Increasingly, our profession is being expected to provide robust research evidence for the diagnostics procedures and treatment interventions that are provided to patients, and therefore this equates to a need to explain the basis for our practice to patients, colleagues, funders etc. Physiotherapy research is a constantly developing and has grown substantially over recent years (a quiet revolution), but the pathways that have been established to allow physiotherapists (and other AHPs) to conduct clinical-academic careers are still at an early stage compared to our medical colleagues. Despite the fledgling nature of the physiotherapy research culture within the NHS and other settings, there is some fantastic research being conducted by physiotherapists that we would like to highlight.

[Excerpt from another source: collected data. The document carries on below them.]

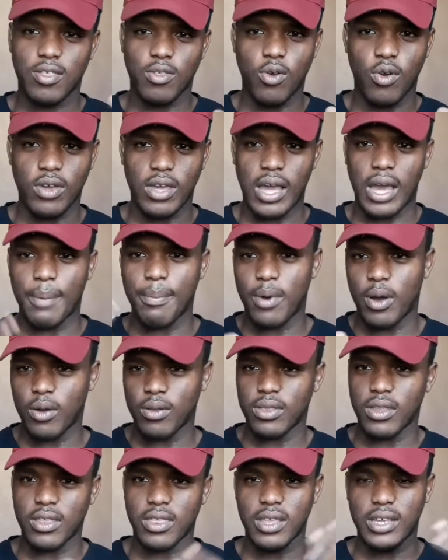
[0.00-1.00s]
talking
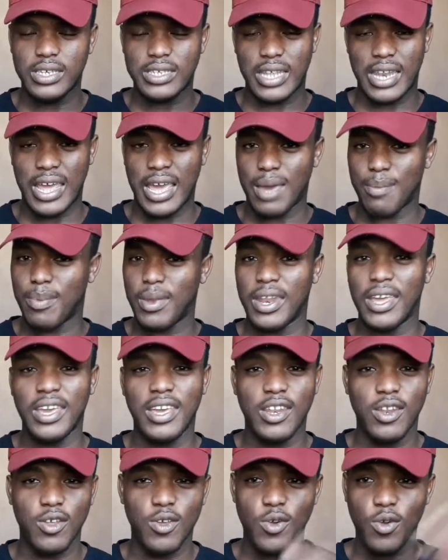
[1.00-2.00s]
about the things that are happening
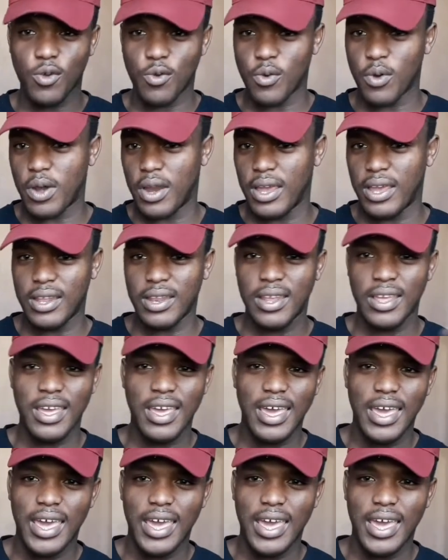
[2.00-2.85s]
in Ukraine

Clinical-academic careers for physiotherapists can be challenging from those initial steps pre-PhD through to Professor positions. While there have been physiotherapists that have been actively involved in research for decades, much of this activity has relied on self-motivation and research within academic roles alone. Recent developments by the NIHR have made steps to allow physiotherapists to undertake clinical-academic style careers, with research training, mentorship and professional development undertaken via funding provided. However, the complexities and intermittent nature of the funding provided by the NIHR (as well as other funders) can be extremely challenging for physiotherapists to undertake. For example, the short-term nature of research contracts, lack of support following periods of funding (i.e., post PhD, post post-doc fellowship), applying for funding nationally rather than locally, lack of research roles within the NHS for those with PhDs, not combining clinical and academic work until later in the career etc. We would like to discuss the difficulties with current systems and enquire about suggestions for solutions, or new pathways that could be implemented.
Immense progress has been made in clinical-academic careers and pathways within a relatively short period of time, and as such challenges remain. The NIHR and physiotherapists have exposed the potential and have generated substantial levels of interest in early career professionals, therefore we would like to help them realise their potential with benefit to both the clinical and academic sectors.
This tweetchat via physiotalk will provide an opportunity to discuss physiotherapy research and the careers that are available, as well as challenges and solutions that can be implemented for clinical-academics. Outcomes of the chat will be shared throughout the Physiotherapy Research Society membership and forwarded to the local NIHR and CAHPR networks around the UK.